Exercise goal :: Return the complete listing exactly as it reads, with each picture removed.

Source data ::
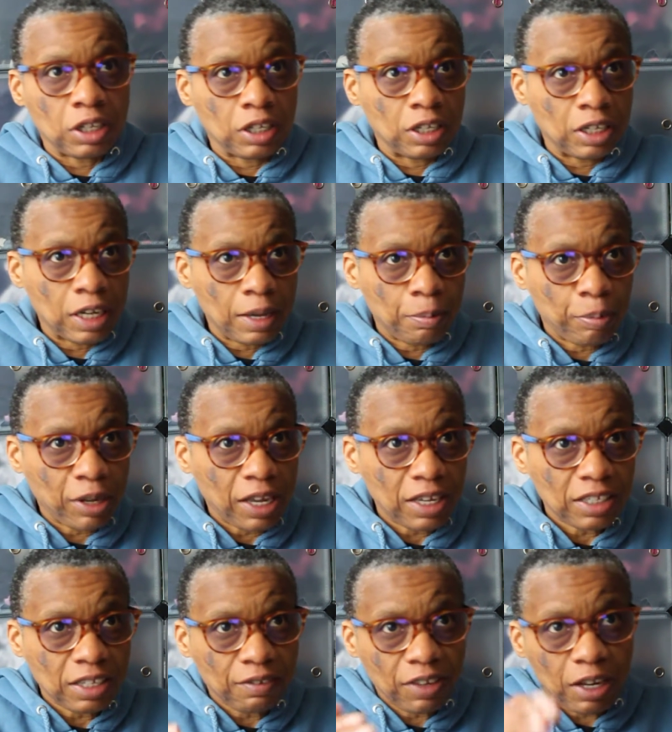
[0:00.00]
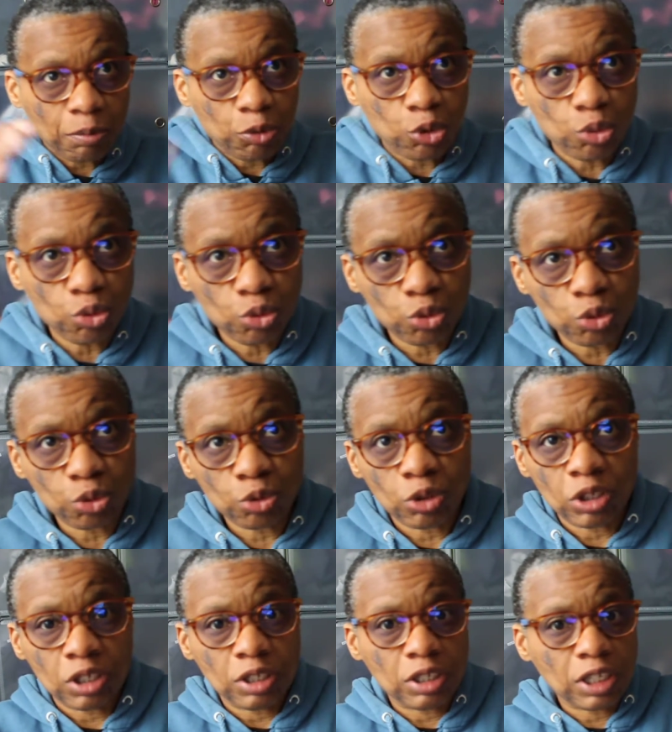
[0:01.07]
La presse avait l'habitude de
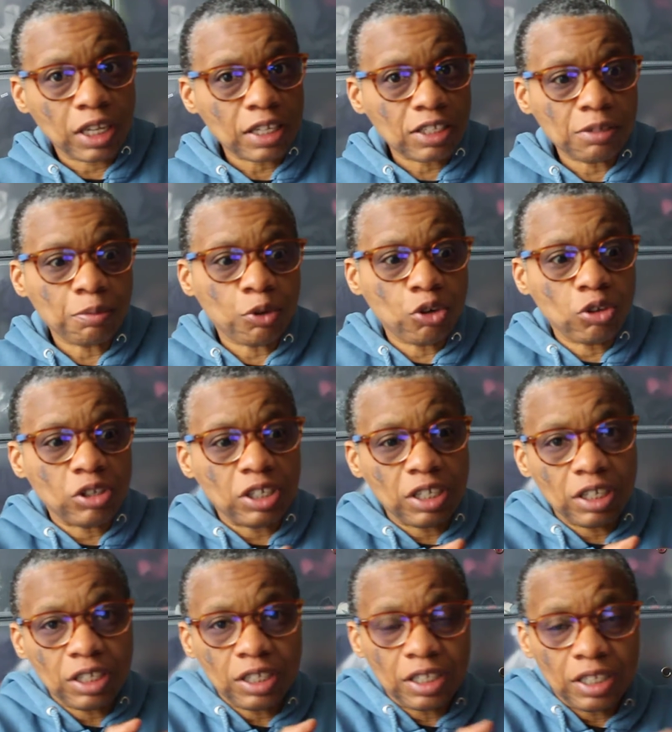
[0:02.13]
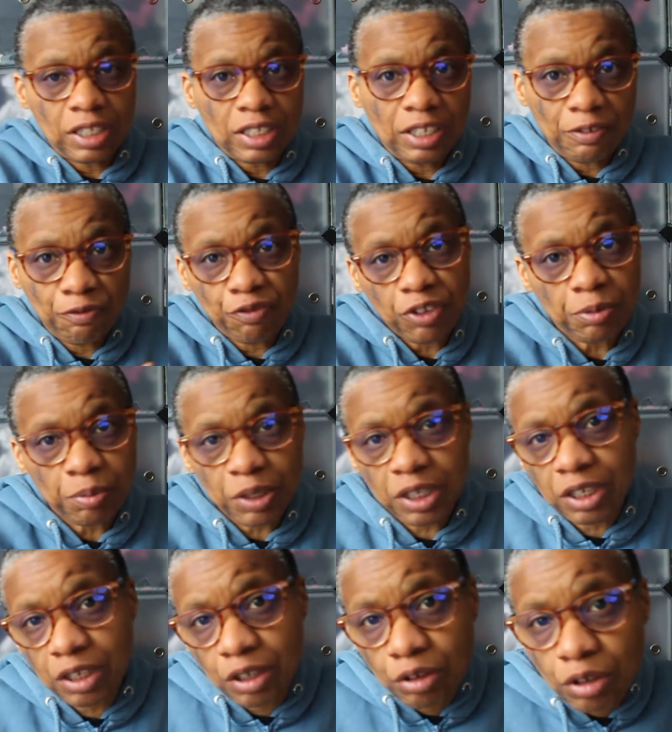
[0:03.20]
quasiment les,
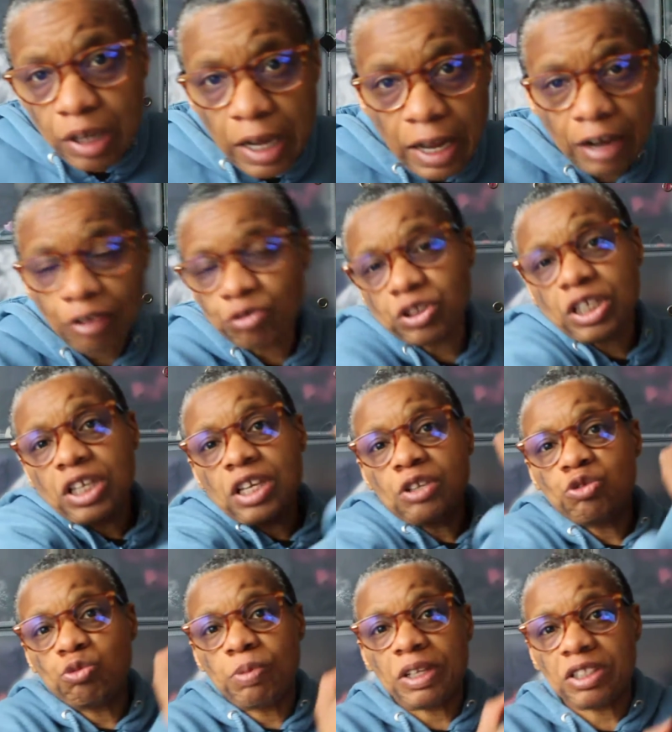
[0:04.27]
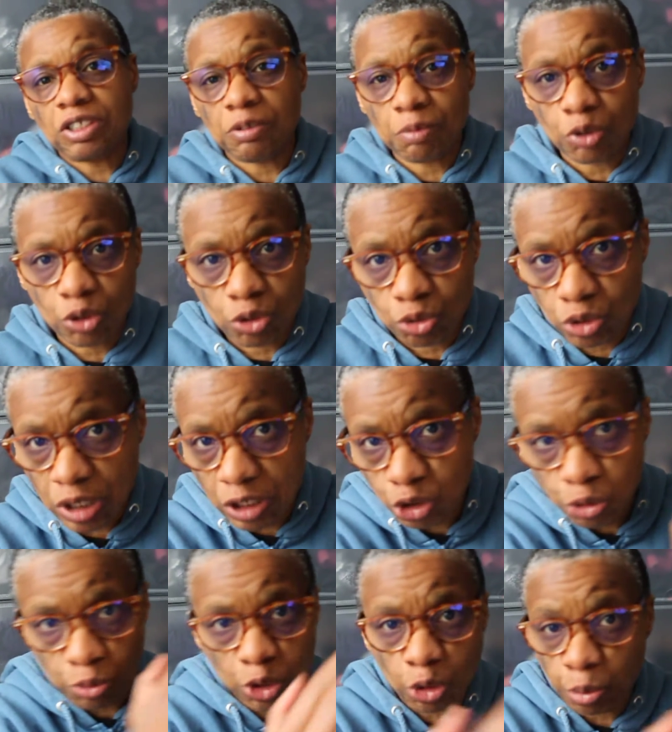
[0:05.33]
filmer à l'entrée du bâtiment de la
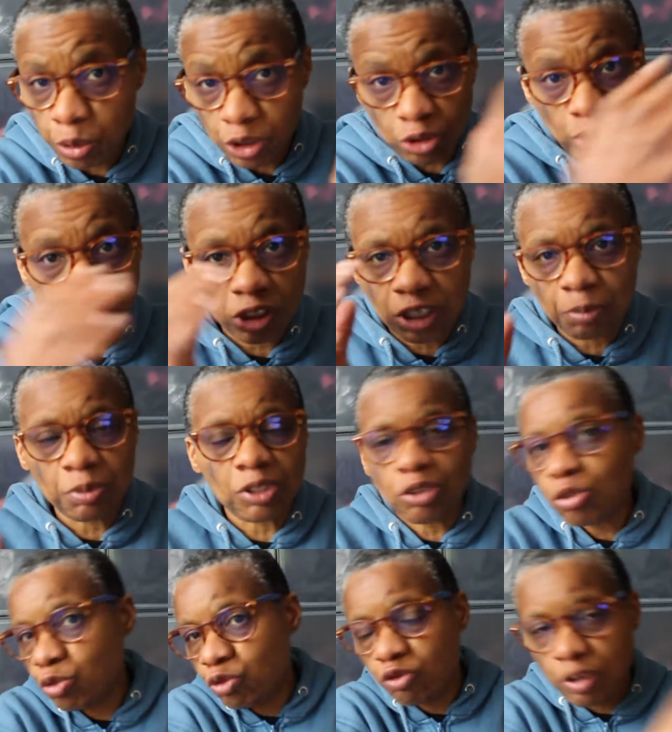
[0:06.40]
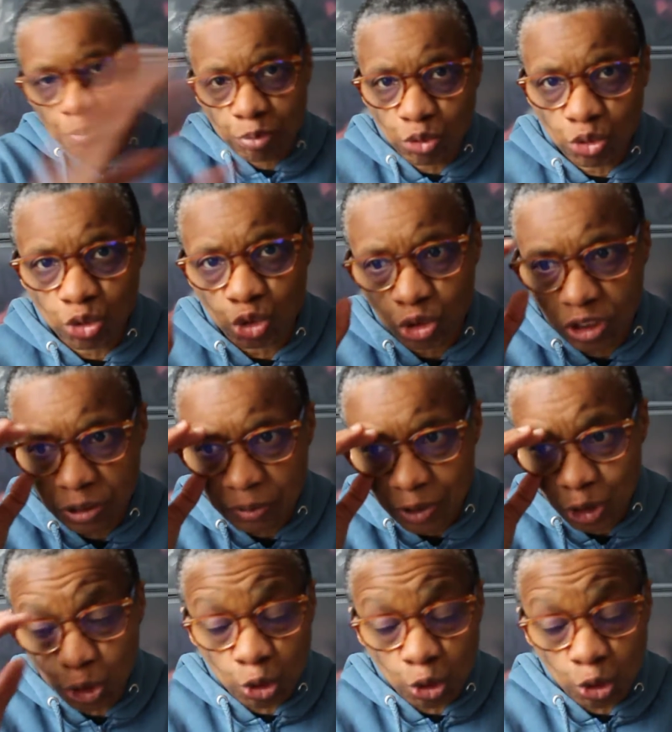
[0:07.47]
Chambre des représentants du Capitole, on voit plus ce genre d'image.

Expected output ::
[0:00.00]
[0:01.07]
La presse avait l'habitude de
[0:02.13]
[0:03.20]
quasiment les,
[0:04.27]
[0:05.33]
filmer à l'entrée du bâtiment de la
[0:06.40]
[0:07.47]
Chambre des représentants du Capitole, on voit plus ce genre d'image.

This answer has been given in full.